A developer writes this: once
-- name: GetUser:one
SELECT id, name, email
FROM users
WHERE id = $1;
Plain SQL. An analyst or DBA can read it. Lives in a file in the codebase like any other document.
sqlc generates this: every build
// auto-generated; do not edit
func GetUser(id int64) (User, error) {
  //...checked code that runs the query...
}

type User struct {
  ID    int64
  Name  string
  Email string
}
A typed, safe function the app can call. If a column gets renamed in the database tomorrow, this file regenerates, and the build complains anywhere it doesn't fit.

Why it's pretty sweet

For an ops leader, the technical mechanism matters less than the operational consequences. There are six worth knowing.

Whole categories of bugs disappear before launch

Database-mismatch bugs are notorious for slipping past testing and surfacing on a quiet Sunday morning. sqlc catches them at build time, meaning they're impossible to ship. Fewer 3 a.m. pages, fewer customer-facing incidents.

The SQL is readable by the people who care about data

Data analysts, DBAs, compliance officers, and security reviewers can all open one file and see exactly what the application is asking the database to do. No framework vocabulary in the way. Audits get faster. So does cross-team troubleshooting.

Developers spend less time on plumbing

The plumbing code, the most boring, error-prone part of the job, is now generated. Engineers can focus on actual product work. Senior engineers stop reviewing plumbing in pull requests.

It does not lock you in

The SQL files are just SQL. If you ever stop using sqlc, you've lost nothing; the queries are portable. Compare this to heavy frameworks, where leaving the framework is a multi-quarter migration project.

Hiring and onboarding get easier

SQL is one of the most widely taught skills in the industry. New hires, including ones from data backgrounds, can read and contribute to query files on day one, without learning a proprietary framework first.

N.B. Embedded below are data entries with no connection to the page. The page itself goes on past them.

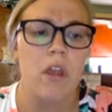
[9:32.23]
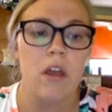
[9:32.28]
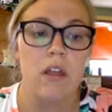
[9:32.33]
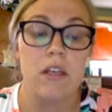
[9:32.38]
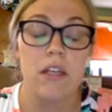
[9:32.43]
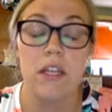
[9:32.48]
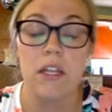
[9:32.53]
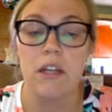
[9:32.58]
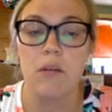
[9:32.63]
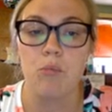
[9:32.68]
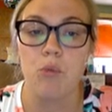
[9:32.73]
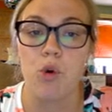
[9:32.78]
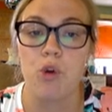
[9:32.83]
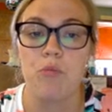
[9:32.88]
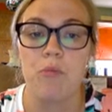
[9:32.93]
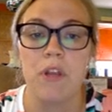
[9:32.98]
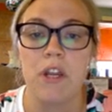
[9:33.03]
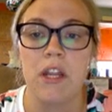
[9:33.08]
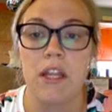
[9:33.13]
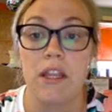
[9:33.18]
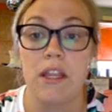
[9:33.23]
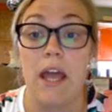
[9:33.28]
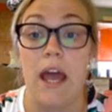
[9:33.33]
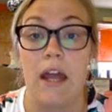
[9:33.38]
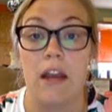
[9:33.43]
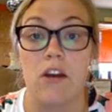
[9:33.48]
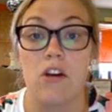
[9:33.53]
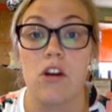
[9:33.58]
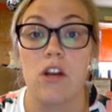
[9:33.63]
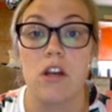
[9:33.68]
need improvement in
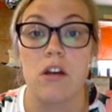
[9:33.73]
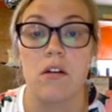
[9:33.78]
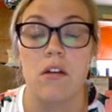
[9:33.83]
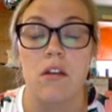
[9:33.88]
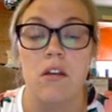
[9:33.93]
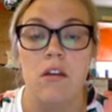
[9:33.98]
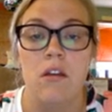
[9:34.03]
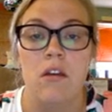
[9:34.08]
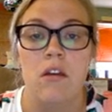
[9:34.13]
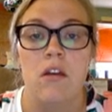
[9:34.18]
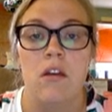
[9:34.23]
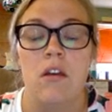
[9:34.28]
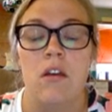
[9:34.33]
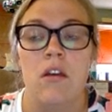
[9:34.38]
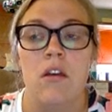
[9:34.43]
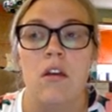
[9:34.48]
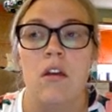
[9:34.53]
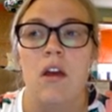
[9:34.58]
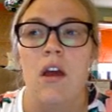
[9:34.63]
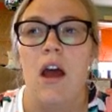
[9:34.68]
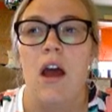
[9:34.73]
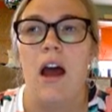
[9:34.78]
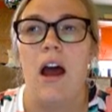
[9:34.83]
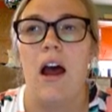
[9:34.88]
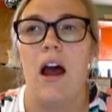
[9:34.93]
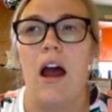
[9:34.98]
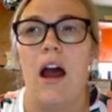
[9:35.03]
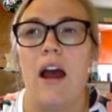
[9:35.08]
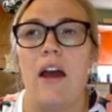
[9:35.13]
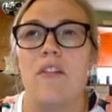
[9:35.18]
that area.
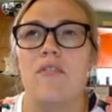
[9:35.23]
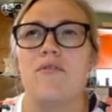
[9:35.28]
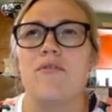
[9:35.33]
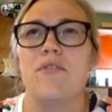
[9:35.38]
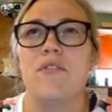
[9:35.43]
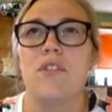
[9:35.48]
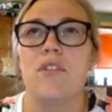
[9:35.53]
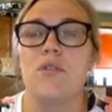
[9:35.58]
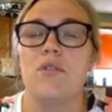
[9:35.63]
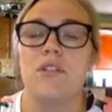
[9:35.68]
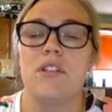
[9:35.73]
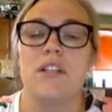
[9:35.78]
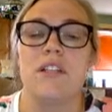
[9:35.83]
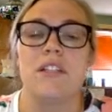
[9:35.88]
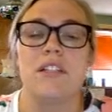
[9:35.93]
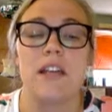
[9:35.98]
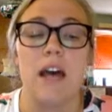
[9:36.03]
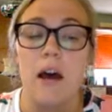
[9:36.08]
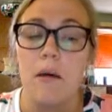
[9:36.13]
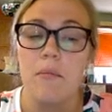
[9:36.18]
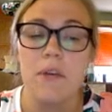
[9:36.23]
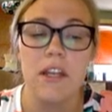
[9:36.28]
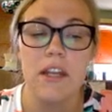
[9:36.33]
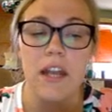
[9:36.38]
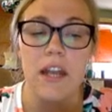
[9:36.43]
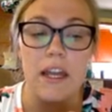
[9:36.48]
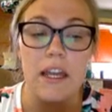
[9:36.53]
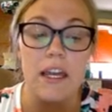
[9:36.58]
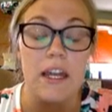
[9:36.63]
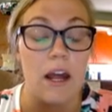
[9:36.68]
I've used it some
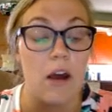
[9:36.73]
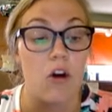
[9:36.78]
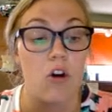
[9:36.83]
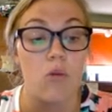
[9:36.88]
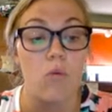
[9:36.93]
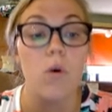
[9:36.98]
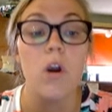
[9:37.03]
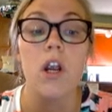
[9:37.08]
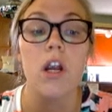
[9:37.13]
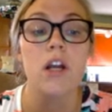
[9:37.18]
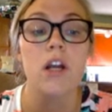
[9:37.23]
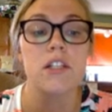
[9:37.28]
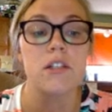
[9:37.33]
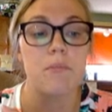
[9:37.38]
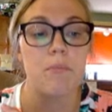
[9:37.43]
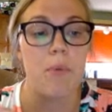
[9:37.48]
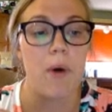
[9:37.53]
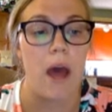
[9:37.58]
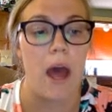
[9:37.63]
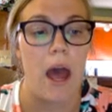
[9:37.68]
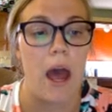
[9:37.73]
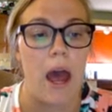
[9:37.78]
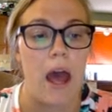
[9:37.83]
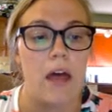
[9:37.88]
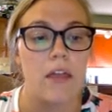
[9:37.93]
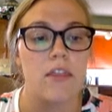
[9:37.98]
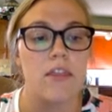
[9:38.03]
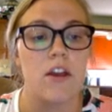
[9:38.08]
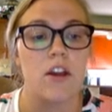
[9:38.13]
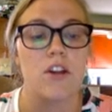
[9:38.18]
and I get how it works, but
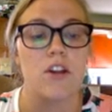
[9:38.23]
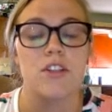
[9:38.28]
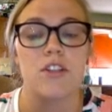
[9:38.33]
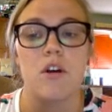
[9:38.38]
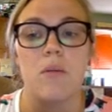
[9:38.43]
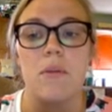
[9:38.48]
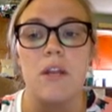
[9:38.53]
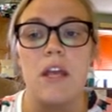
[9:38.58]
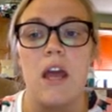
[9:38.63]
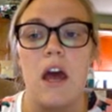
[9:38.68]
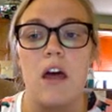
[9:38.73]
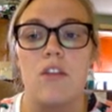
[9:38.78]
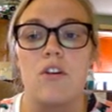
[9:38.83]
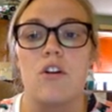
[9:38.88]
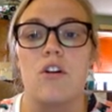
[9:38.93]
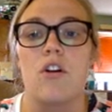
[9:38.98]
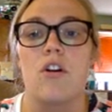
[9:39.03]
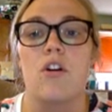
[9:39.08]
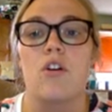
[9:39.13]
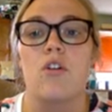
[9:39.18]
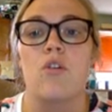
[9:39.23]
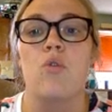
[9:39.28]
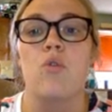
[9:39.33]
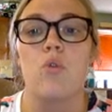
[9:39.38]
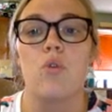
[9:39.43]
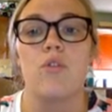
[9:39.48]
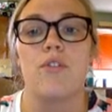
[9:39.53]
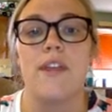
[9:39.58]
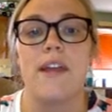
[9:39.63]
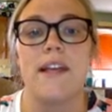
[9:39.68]
there's so many other
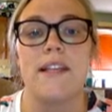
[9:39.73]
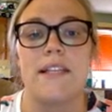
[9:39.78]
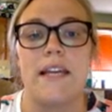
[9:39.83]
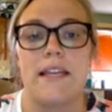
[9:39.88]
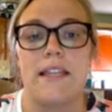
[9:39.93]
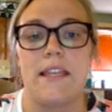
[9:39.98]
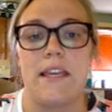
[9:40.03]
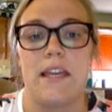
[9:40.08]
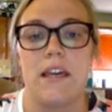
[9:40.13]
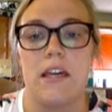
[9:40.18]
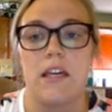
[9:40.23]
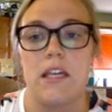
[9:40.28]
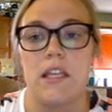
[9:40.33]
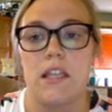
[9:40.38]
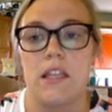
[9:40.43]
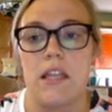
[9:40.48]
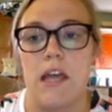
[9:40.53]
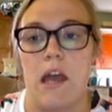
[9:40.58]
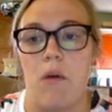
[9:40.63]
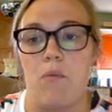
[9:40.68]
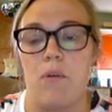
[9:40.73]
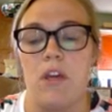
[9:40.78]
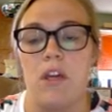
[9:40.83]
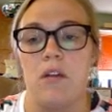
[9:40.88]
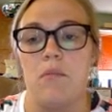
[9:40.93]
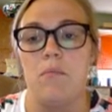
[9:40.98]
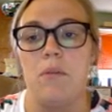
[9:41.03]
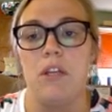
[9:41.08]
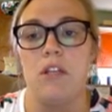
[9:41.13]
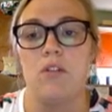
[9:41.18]
cool things I think that we
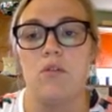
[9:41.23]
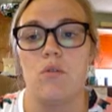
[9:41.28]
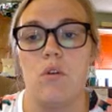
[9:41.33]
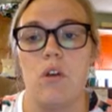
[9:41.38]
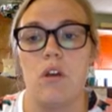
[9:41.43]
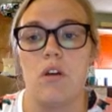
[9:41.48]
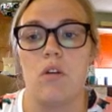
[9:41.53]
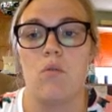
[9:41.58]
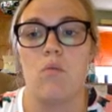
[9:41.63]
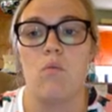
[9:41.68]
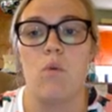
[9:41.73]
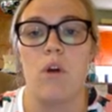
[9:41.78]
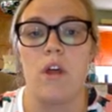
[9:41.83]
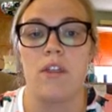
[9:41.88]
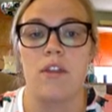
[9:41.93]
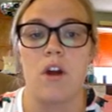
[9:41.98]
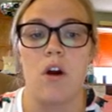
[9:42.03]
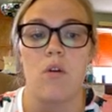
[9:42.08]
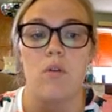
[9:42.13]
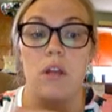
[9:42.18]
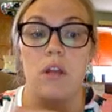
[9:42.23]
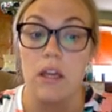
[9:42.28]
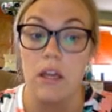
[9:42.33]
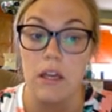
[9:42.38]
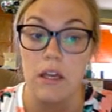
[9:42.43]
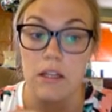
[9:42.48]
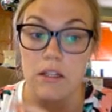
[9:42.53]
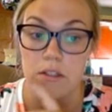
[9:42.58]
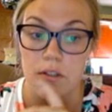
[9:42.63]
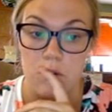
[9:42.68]
could be doing with
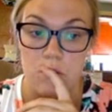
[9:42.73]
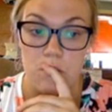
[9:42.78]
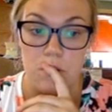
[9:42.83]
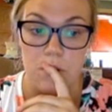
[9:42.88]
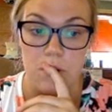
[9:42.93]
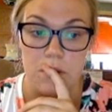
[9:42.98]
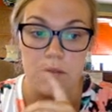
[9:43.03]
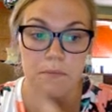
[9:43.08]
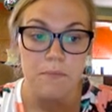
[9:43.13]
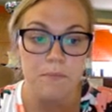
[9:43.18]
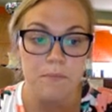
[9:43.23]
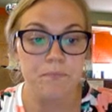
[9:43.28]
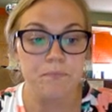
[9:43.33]
coding in schools.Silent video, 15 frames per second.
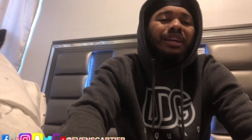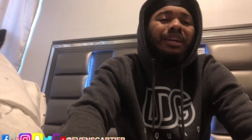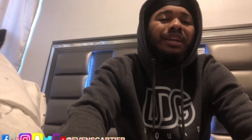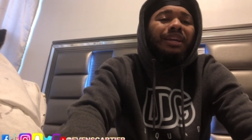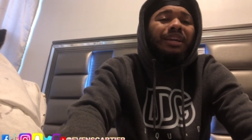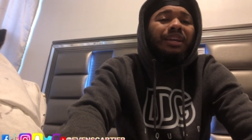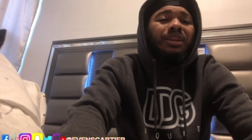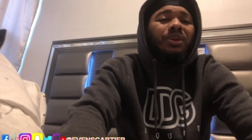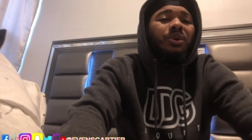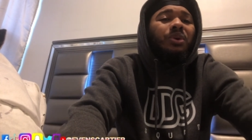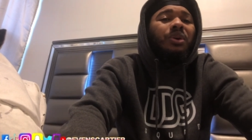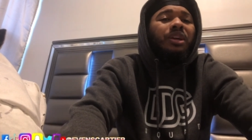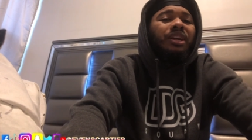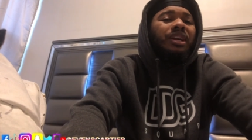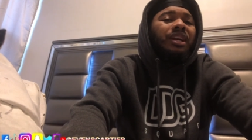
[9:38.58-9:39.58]
he know
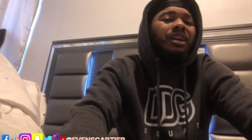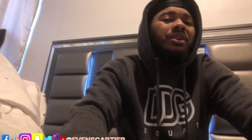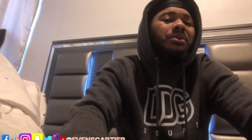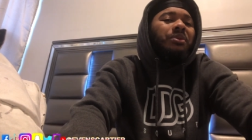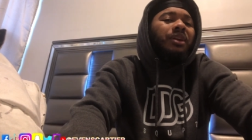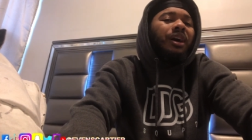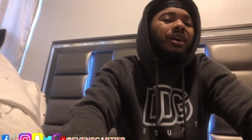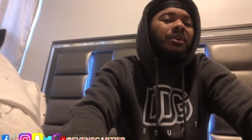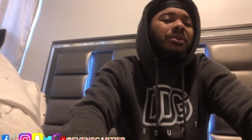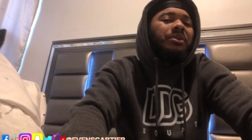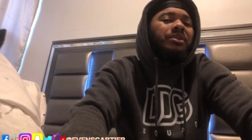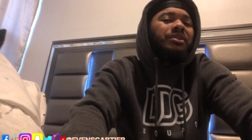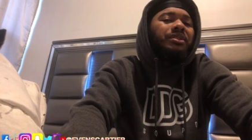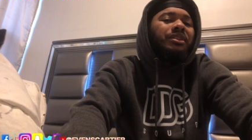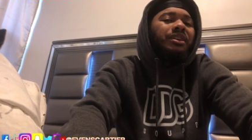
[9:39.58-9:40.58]
he can do that
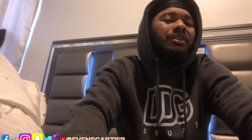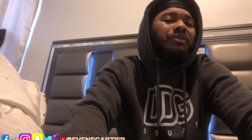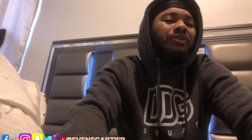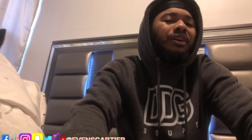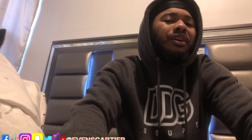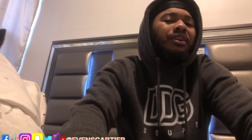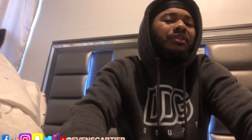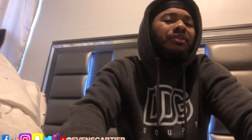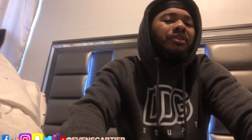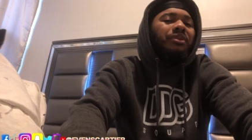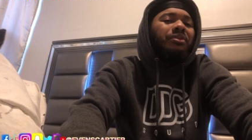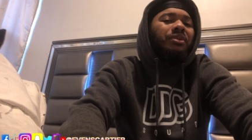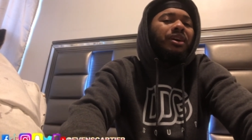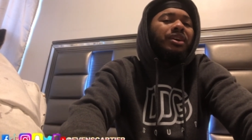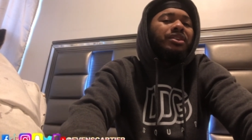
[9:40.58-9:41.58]
because if I if he
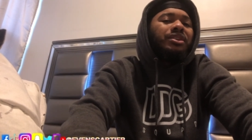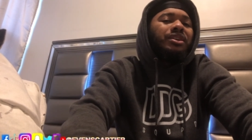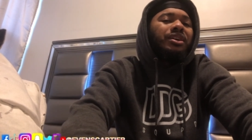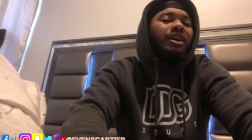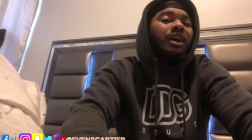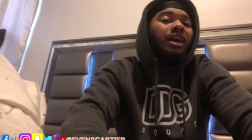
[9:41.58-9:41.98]
do that shit,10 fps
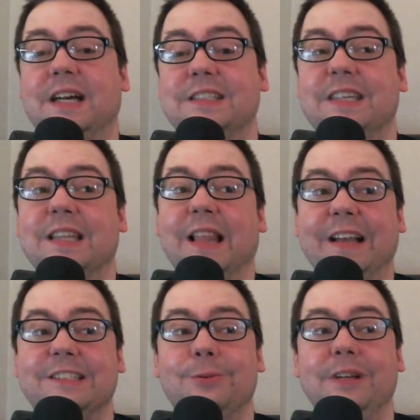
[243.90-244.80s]
I said
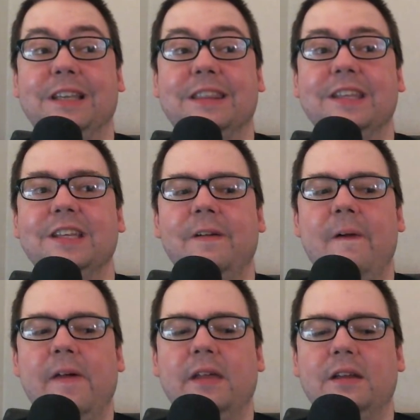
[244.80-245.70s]
last week that
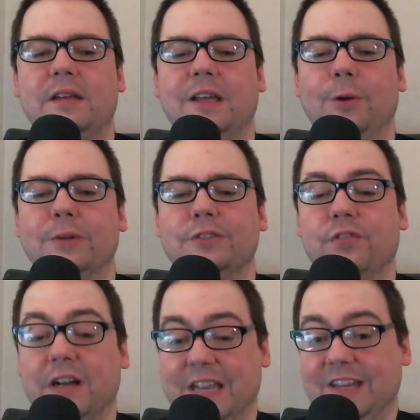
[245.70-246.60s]
it was
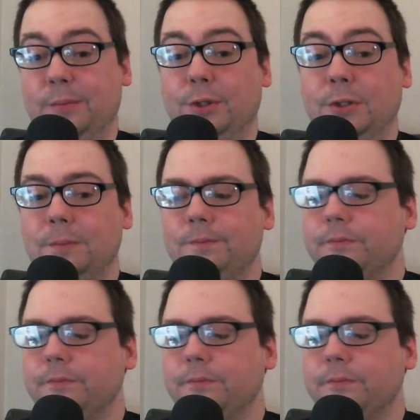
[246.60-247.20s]
forgettable.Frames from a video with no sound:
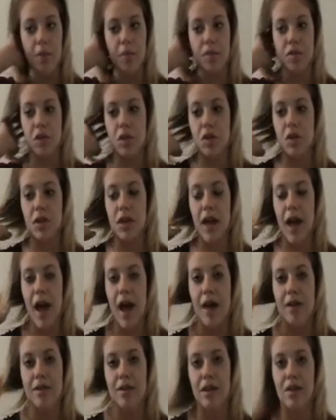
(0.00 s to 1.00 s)
so you can
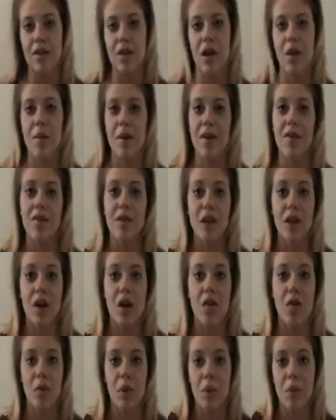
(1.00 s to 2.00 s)
ask, and then I'll make a
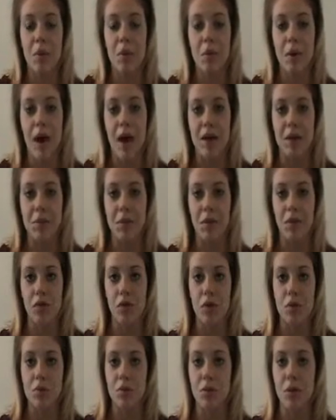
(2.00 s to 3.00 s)
video of what people ask me on
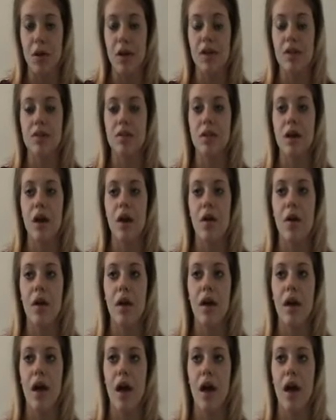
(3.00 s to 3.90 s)
FormSpring. SoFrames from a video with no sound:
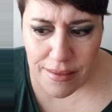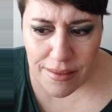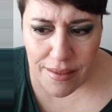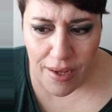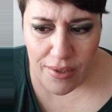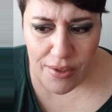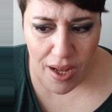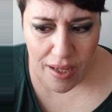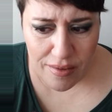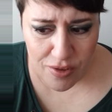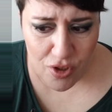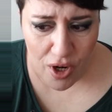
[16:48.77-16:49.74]

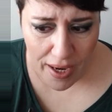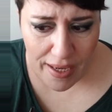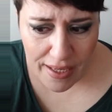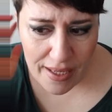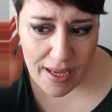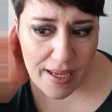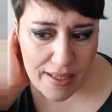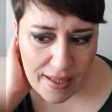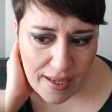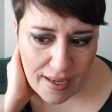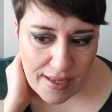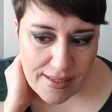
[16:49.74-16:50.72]
I'll try it again,
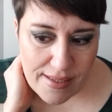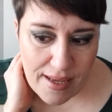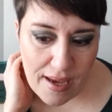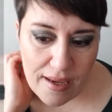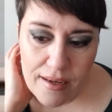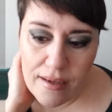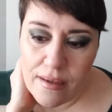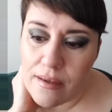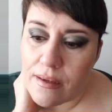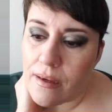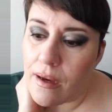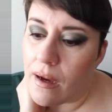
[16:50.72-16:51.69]
like I said,
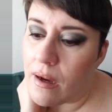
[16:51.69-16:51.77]
but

It is free, open, and mature

MIT-licensed (no cost, no vendor risk), seventeen thousand stars on GitHub, used by serious companies including Mux and Coder, currently on its thirtieth point release. Not a hobby project.

Where it fits, where it doesn't

sqlc fits when your team is building backend services that talk to a relational database (PostgreSQL, MySQL, or SQLite) in Go, Python, TypeScript, or Kotlin. It is less relevant for teams using NoSQL databases, mainframe systems, or buying packaged software rather than building it. If your engineers are asking to adopt it, they are asking for less work and fewer outages, which is generally a good ask to say yes to.